Due to a Spanish exam that I was taking at 8AM, I found myself downtown before any traffic really started rolling. I also found myself seeing flowers on trees that were effectively bare on Friday.
I sat down with my breakfast of some Eastern Accent coffee and a BBQ pork bun and watched as the city slowly came into life. (The exam wasn't the nicest in the world; I thought that there was too much emphasis on topics not fully covered in the course of the semester by my section, but that kind of is the way things are when you have roughly a dozen different sections all ostensibly learning the same material...)

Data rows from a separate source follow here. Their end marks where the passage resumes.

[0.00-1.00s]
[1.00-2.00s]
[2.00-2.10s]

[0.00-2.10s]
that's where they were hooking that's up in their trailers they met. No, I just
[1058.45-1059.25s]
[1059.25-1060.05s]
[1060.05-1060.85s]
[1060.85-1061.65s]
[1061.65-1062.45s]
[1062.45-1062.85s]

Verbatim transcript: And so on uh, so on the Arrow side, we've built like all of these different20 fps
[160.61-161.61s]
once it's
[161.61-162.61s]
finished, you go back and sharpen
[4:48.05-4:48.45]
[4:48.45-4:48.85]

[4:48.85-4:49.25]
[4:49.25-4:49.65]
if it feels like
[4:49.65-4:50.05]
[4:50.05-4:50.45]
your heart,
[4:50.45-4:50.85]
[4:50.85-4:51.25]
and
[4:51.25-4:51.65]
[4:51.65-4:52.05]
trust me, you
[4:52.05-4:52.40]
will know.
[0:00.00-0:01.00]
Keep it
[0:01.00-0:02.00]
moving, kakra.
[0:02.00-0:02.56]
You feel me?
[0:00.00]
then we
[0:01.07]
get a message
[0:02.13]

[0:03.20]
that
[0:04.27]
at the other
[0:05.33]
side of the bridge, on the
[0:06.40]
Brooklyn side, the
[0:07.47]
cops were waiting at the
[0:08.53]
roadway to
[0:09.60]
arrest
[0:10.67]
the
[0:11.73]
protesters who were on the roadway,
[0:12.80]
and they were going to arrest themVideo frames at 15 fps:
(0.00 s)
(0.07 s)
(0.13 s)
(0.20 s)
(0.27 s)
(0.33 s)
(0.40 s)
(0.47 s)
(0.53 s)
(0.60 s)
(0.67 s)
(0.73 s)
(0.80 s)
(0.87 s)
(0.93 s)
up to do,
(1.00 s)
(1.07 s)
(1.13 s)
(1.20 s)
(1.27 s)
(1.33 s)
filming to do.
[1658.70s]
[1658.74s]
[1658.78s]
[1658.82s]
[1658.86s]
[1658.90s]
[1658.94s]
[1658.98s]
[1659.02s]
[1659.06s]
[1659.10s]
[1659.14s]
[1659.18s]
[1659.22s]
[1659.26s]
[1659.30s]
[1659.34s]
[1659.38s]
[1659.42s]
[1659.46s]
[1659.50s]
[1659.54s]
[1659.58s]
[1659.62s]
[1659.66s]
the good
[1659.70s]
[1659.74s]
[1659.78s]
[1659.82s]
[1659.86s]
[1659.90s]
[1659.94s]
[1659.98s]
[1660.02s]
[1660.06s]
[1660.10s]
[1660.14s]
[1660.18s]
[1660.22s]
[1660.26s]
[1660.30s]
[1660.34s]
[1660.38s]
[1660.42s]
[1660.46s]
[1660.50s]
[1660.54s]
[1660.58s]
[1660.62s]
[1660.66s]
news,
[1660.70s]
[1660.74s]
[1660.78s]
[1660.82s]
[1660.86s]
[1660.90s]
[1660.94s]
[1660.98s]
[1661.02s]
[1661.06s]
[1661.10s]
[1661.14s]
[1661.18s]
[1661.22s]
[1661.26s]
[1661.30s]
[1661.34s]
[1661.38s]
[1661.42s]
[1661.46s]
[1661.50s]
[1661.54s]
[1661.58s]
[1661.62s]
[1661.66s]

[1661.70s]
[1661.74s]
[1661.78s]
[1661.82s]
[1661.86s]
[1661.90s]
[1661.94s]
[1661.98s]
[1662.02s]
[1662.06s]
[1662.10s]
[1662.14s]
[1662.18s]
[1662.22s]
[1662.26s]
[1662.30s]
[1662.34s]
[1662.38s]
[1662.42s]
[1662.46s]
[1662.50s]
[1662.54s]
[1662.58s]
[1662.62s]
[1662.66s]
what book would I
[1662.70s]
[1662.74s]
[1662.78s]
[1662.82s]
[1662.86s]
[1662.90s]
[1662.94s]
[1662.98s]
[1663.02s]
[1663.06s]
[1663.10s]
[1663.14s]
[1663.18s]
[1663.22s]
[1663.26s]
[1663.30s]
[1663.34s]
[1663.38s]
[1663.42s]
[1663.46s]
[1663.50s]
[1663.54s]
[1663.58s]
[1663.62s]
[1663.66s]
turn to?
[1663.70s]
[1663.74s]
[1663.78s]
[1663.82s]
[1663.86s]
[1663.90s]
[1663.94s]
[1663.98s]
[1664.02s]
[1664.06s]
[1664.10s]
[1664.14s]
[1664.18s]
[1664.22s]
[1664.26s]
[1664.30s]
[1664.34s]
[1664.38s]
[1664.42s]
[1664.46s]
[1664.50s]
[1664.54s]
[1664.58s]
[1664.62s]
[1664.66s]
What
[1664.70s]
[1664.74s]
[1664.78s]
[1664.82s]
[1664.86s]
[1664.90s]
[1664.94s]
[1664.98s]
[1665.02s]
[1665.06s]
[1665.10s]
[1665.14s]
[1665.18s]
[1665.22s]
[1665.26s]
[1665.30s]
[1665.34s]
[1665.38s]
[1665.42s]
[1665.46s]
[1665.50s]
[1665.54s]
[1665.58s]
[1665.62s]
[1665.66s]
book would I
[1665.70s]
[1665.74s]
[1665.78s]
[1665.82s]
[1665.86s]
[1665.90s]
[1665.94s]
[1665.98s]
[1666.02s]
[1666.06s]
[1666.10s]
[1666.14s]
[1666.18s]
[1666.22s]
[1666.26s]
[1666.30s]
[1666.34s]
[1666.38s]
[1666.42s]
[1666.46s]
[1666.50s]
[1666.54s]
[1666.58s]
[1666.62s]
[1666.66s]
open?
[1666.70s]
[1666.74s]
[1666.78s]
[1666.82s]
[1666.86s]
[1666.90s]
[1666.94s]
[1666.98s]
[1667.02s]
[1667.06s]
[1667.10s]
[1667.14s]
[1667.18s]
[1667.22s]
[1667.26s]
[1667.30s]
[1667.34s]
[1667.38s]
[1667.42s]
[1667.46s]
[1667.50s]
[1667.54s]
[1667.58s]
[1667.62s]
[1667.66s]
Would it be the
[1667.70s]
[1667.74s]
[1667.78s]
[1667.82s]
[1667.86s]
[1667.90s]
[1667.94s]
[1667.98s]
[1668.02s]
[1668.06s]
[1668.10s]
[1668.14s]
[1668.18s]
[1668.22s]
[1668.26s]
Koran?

As a closing comment that isn't really associated with the photos, I think that the best thing to do with the final grades of all the sections is to normalize grades across different instructors. The most fair method would be to normalize each grade fraction (e.g., all homeworks, all tests, etc.) for each section, and apply a "correction factor" unique to each section to normalize the distributions of that particular section's grade fraction. That way, not only are different instructor's sections somehow marked along a similar distribution, but also each instructor's own sections are done so as well. That means that if an instructor has a much better time teaching the same topic a second or third time during the day - and that is reflected in the grades - then the earlier sections would not be penalized for the inability for the instructor to teach as facilely as in the latter section(s). Of course, another might argue that so long as the instructor did a "fair" job of teaching to the requirements and schedule of the class, then a test across all sections is fair. Oh, well. It's over now.